▸ Task directions
Your task is to return all of the entries below exactly, leaving out each picture.

Saved entries
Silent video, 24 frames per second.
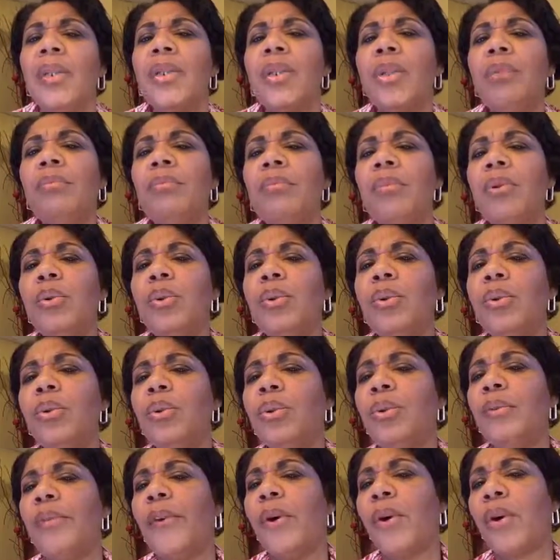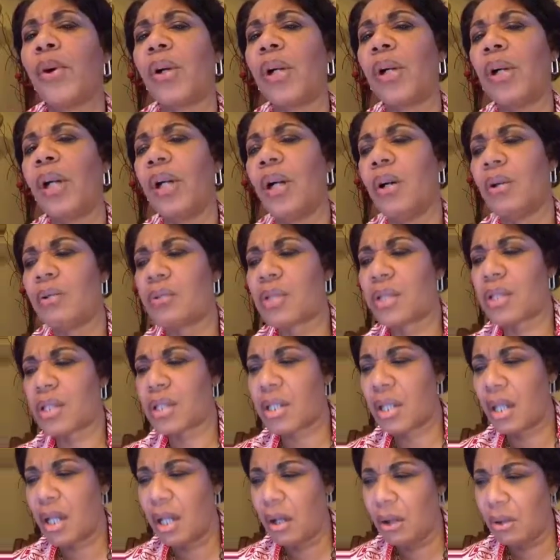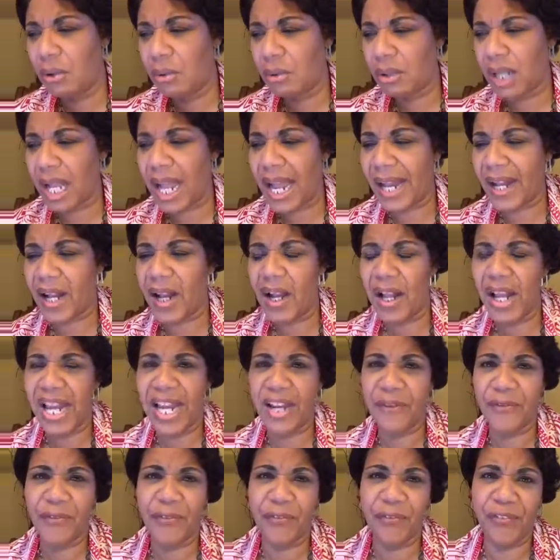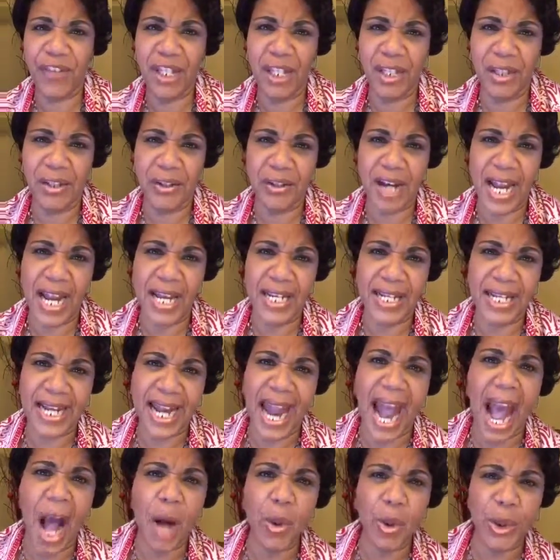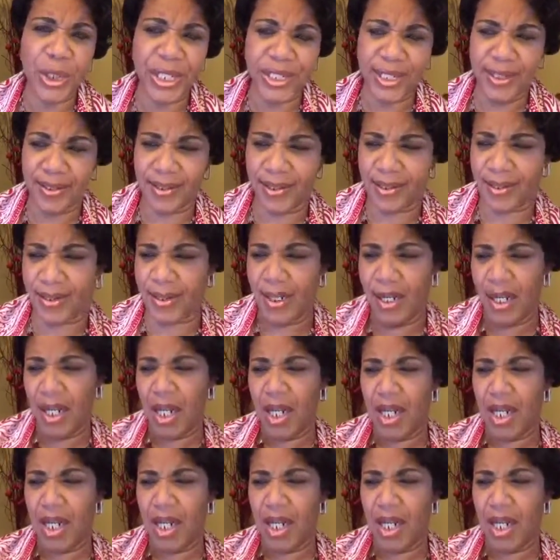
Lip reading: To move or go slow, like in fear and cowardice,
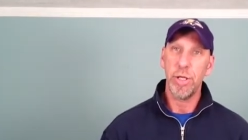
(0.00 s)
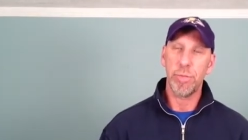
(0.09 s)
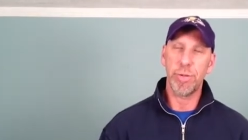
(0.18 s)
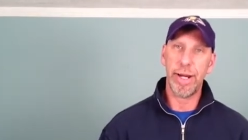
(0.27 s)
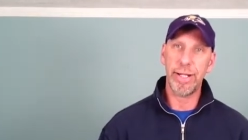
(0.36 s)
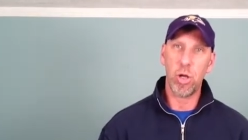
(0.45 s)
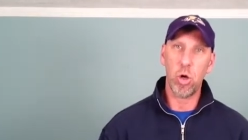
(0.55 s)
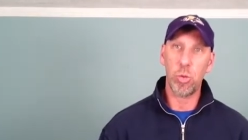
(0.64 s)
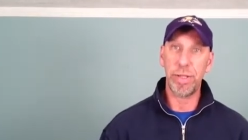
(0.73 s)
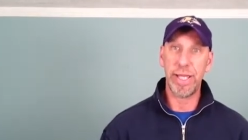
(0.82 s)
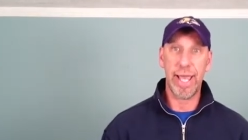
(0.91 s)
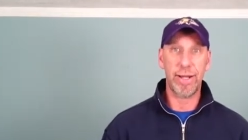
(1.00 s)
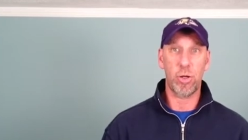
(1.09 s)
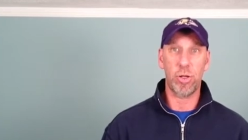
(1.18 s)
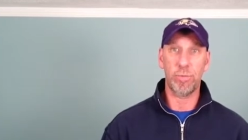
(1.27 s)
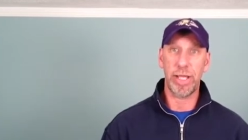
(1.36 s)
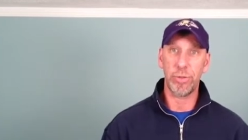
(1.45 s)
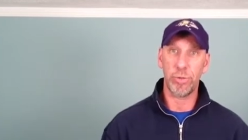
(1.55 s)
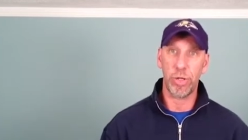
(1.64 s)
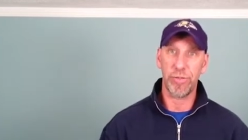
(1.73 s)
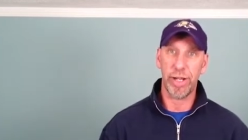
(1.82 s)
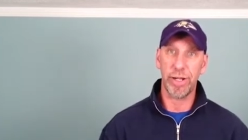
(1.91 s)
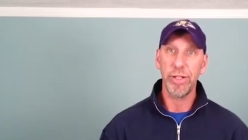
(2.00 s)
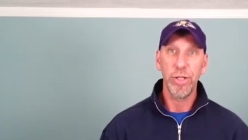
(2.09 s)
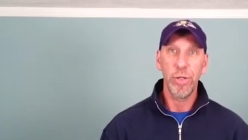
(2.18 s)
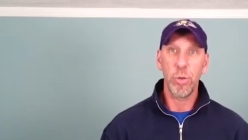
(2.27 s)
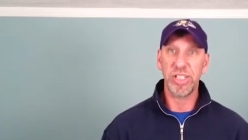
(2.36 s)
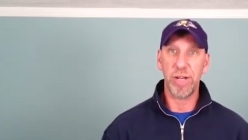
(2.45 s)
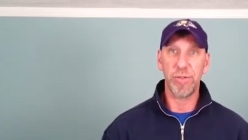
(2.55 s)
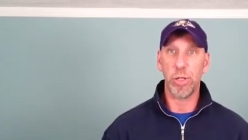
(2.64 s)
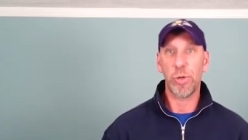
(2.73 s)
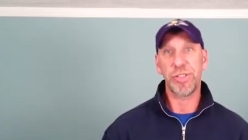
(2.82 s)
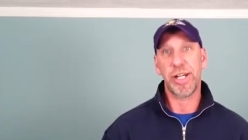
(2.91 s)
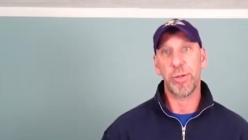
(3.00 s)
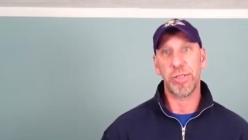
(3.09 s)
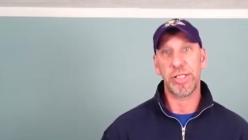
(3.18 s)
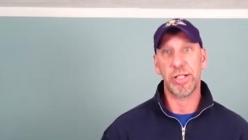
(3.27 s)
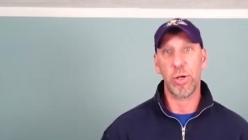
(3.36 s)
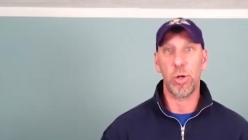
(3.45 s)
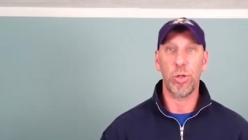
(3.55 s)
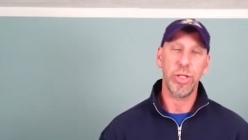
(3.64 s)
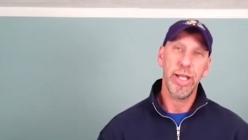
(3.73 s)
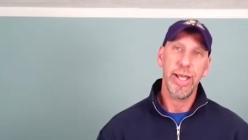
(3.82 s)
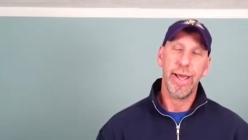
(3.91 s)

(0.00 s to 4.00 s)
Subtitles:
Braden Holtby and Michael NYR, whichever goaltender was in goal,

▸ Reply to the task
Silent video, 24 frames per second.
Lip reading: To move or go slow, like in fear and cowardice,
(0.00 s)
(0.09 s)
(0.18 s)
(0.27 s)
(0.36 s)
(0.45 s)
(0.55 s)
(0.64 s)
(0.73 s)
(0.82 s)
(0.91 s)
(1.00 s)
(1.09 s)
(1.18 s)
(1.27 s)
(1.36 s)
(1.45 s)
(1.55 s)
(1.64 s)
(1.73 s)
(1.82 s)
(1.91 s)
(2.00 s)
(2.09 s)
(2.18 s)
(2.27 s)
(2.36 s)
(2.45 s)
(2.55 s)
(2.64 s)
(2.73 s)
(2.82 s)
(2.91 s)
(3.00 s)
(3.09 s)
(3.18 s)
(3.27 s)
(3.36 s)
(3.45 s)
(3.55 s)
(3.64 s)
(3.73 s)
(3.82 s)
(3.91 s)

(0.00 s to 4.00 s)
Subtitles:
Braden Holtby and Michael NYR, whichever goaltender was in goal,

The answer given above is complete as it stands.